Exercise prompt:
Could you repeat the records below exactly, leaving the pictures out?
---------- Given data ----------
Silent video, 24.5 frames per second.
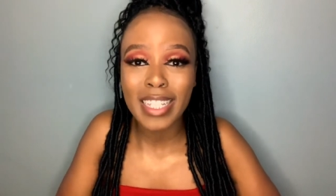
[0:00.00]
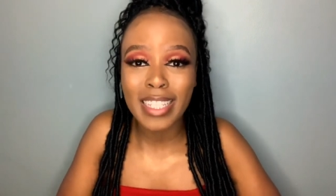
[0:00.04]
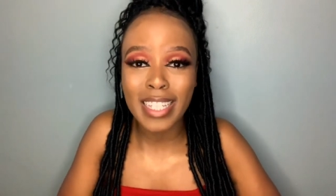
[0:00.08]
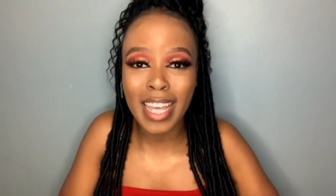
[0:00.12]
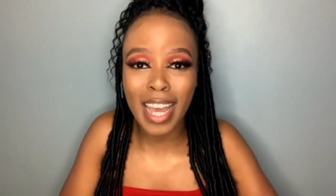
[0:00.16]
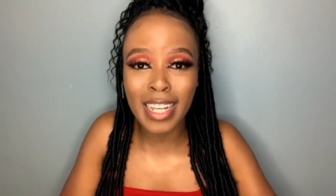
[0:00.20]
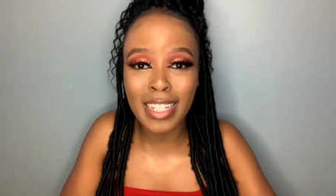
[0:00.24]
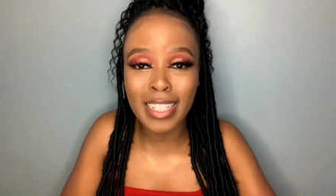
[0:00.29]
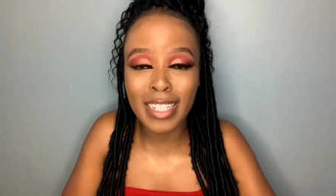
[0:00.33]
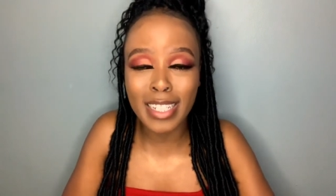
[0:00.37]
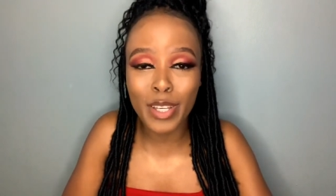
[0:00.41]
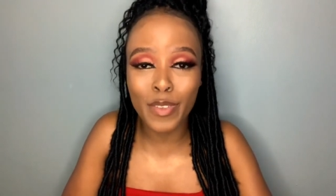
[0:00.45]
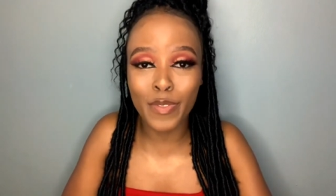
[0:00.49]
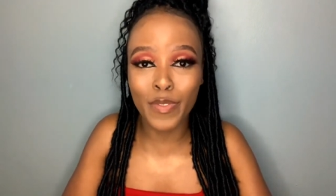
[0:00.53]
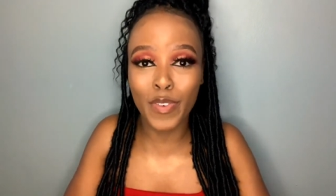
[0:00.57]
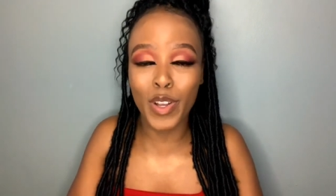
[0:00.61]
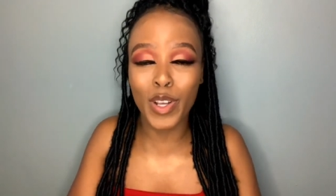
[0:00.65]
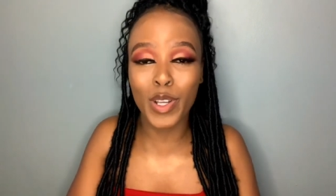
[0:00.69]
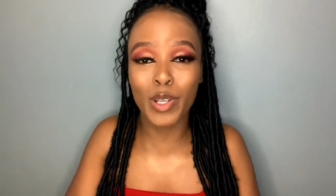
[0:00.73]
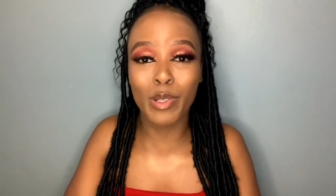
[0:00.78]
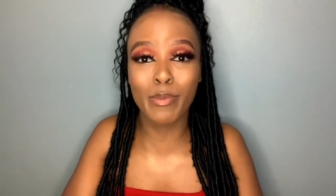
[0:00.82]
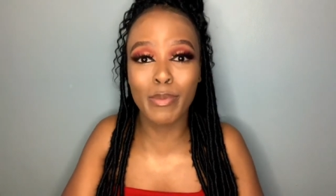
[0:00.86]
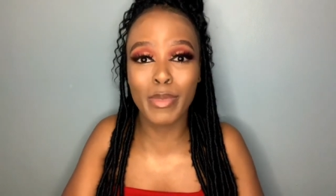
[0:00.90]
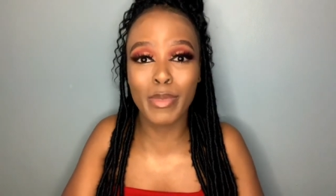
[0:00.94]
thandie
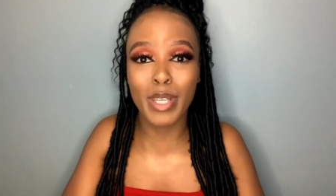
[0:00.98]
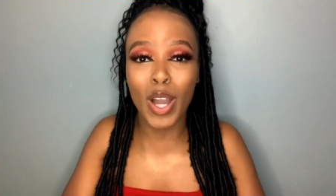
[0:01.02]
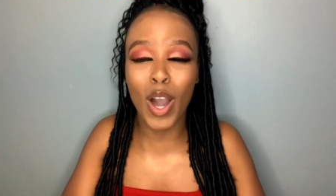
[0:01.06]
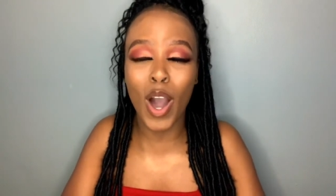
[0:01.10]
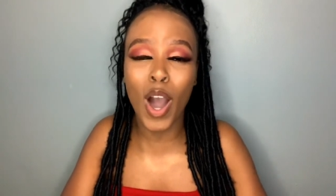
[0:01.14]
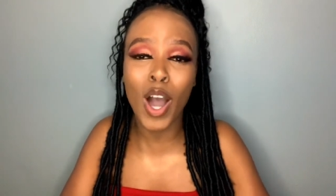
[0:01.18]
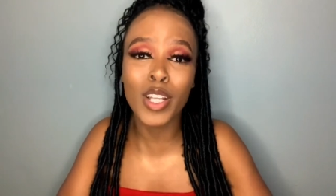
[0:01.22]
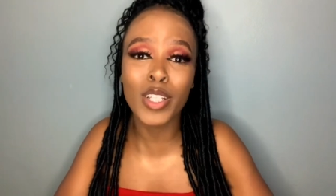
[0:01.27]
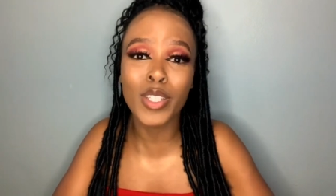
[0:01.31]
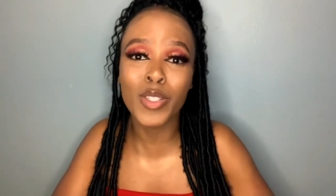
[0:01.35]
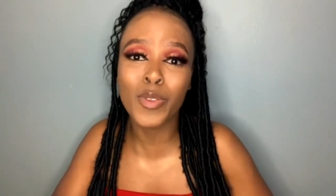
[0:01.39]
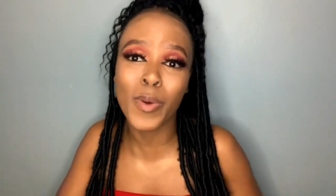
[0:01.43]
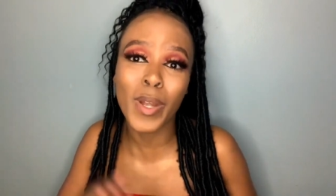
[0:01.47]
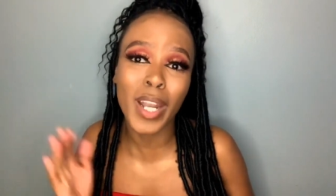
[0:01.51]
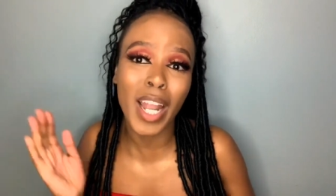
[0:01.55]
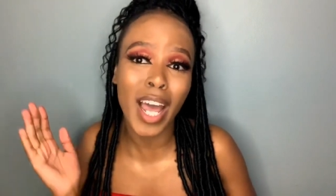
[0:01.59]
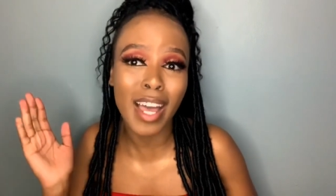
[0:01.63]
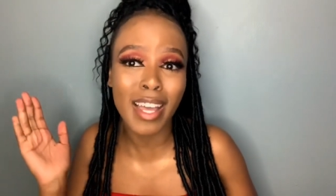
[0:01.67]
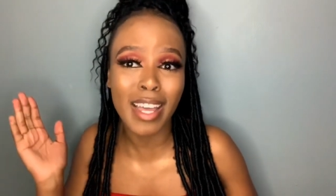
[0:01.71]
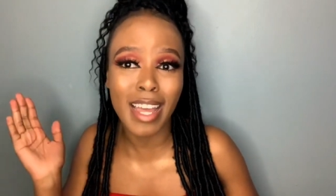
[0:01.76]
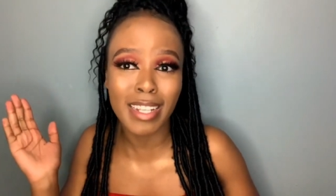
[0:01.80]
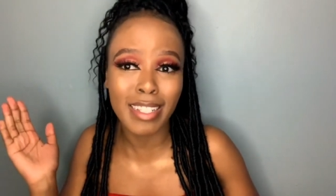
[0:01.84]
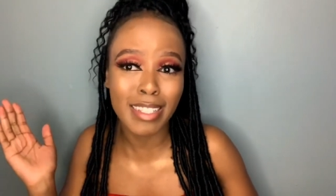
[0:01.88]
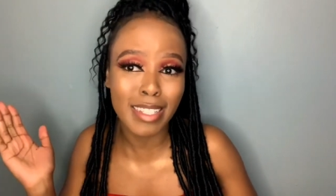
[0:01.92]
follow me on twitter
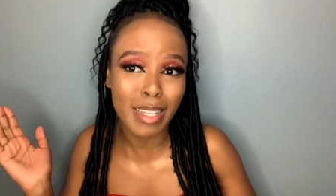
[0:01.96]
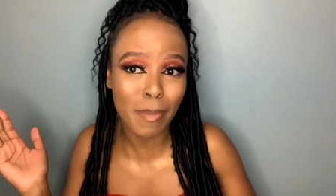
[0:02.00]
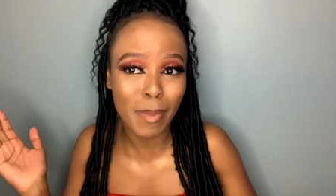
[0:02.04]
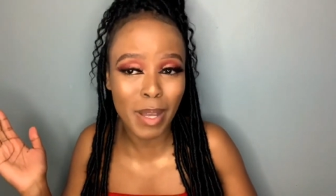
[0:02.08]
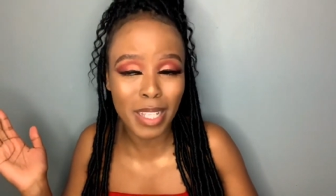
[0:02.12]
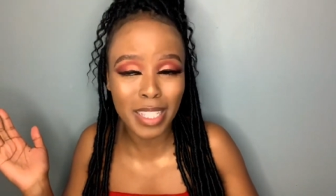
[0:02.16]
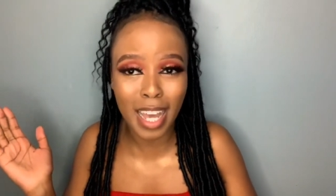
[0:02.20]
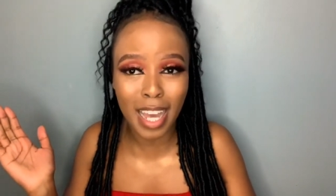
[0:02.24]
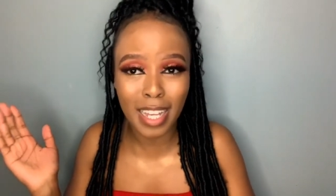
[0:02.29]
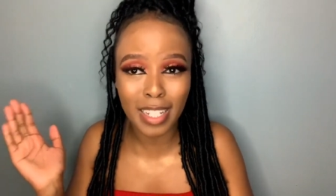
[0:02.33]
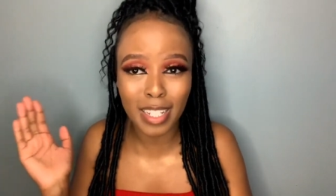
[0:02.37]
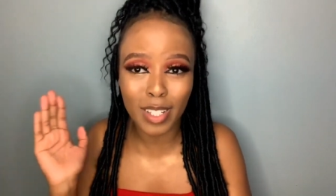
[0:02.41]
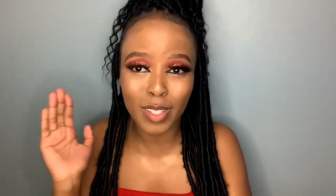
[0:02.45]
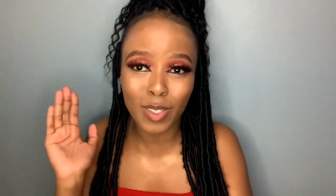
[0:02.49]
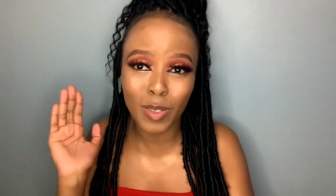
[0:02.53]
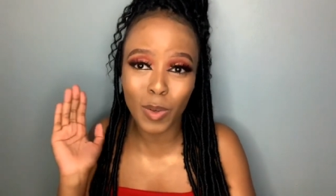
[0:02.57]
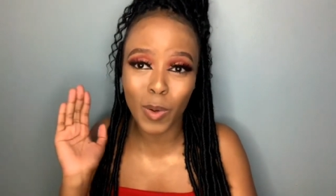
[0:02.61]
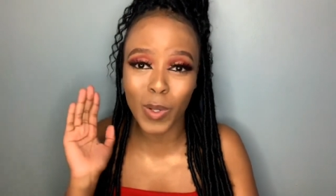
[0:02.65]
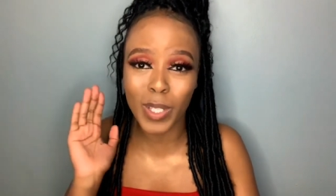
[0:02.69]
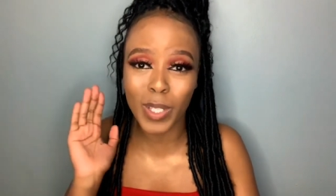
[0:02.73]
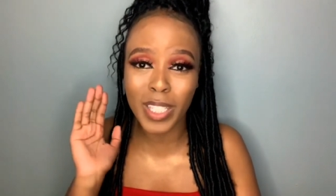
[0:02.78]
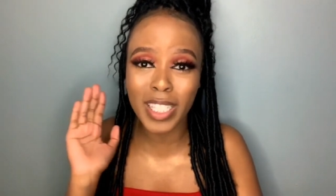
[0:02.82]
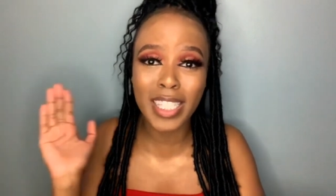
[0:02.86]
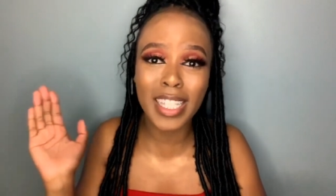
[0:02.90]
at ndamase
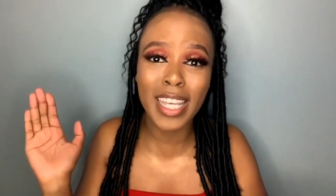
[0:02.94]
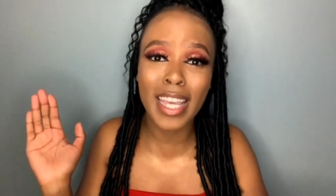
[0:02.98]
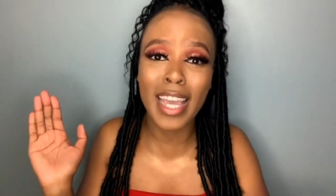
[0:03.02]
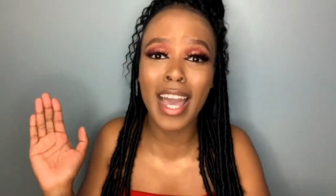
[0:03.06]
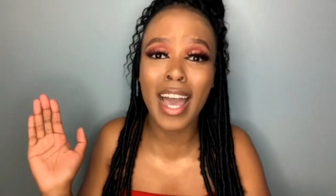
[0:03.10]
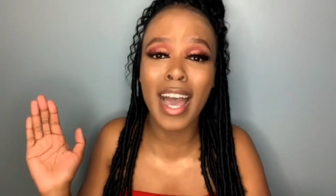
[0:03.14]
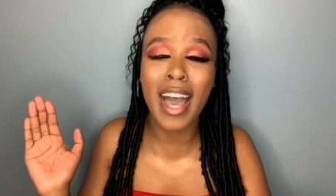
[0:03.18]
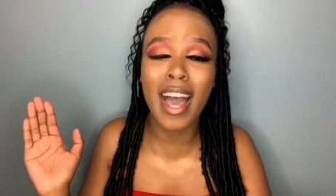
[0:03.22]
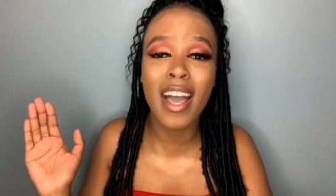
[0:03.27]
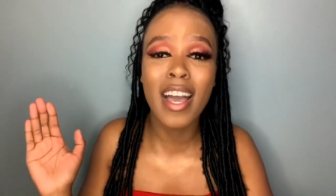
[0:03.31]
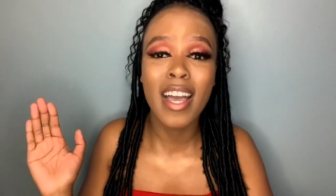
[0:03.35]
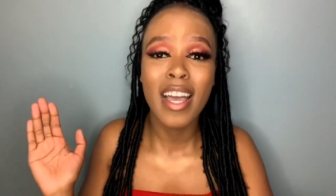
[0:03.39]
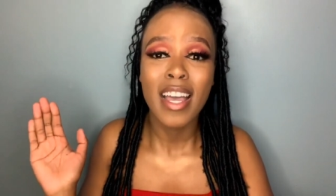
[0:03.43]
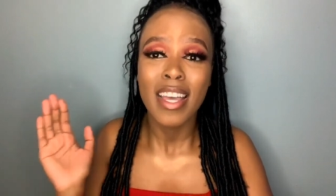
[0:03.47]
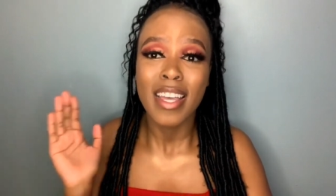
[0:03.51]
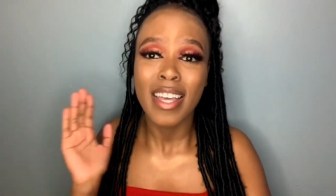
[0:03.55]
underscore siya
----------
Output below:
Silent video, 24.5 frames per second.
[0:00.00]
[0:00.04]
[0:00.08]
[0:00.12]
[0:00.16]
[0:00.20]
[0:00.24]
[0:00.29]
[0:00.33]
[0:00.37]
[0:00.41]
[0:00.45]
[0:00.49]
[0:00.53]
[0:00.57]
[0:00.61]
[0:00.65]
[0:00.69]
[0:00.73]
[0:00.78]
[0:00.82]
[0:00.86]
[0:00.90]
[0:00.94]
thandie
[0:00.98]
[0:01.02]
[0:01.06]
[0:01.10]
[0:01.14]
[0:01.18]
[0:01.22]
[0:01.27]
[0:01.31]
[0:01.35]
[0:01.39]
[0:01.43]
[0:01.47]
[0:01.51]
[0:01.55]
[0:01.59]
[0:01.63]
[0:01.67]
[0:01.71]
[0:01.76]
[0:01.80]
[0:01.84]
[0:01.88]
[0:01.92]
follow me on twitter
[0:01.96]
[0:02.00]
[0:02.04]
[0:02.08]
[0:02.12]
[0:02.16]
[0:02.20]
[0:02.24]
[0:02.29]
[0:02.33]
[0:02.37]
[0:02.41]
[0:02.45]
[0:02.49]
[0:02.53]
[0:02.57]
[0:02.61]
[0:02.65]
[0:02.69]
[0:02.73]
[0:02.78]
[0:02.82]
[0:02.86]
[0:02.90]
at ndamase
[0:02.94]
[0:02.98]
[0:03.02]
[0:03.06]
[0:03.10]
[0:03.14]
[0:03.18]
[0:03.22]
[0:03.27]
[0:03.31]
[0:03.35]
[0:03.39]
[0:03.43]
[0:03.47]
[0:03.51]
[0:03.55]
underscore siya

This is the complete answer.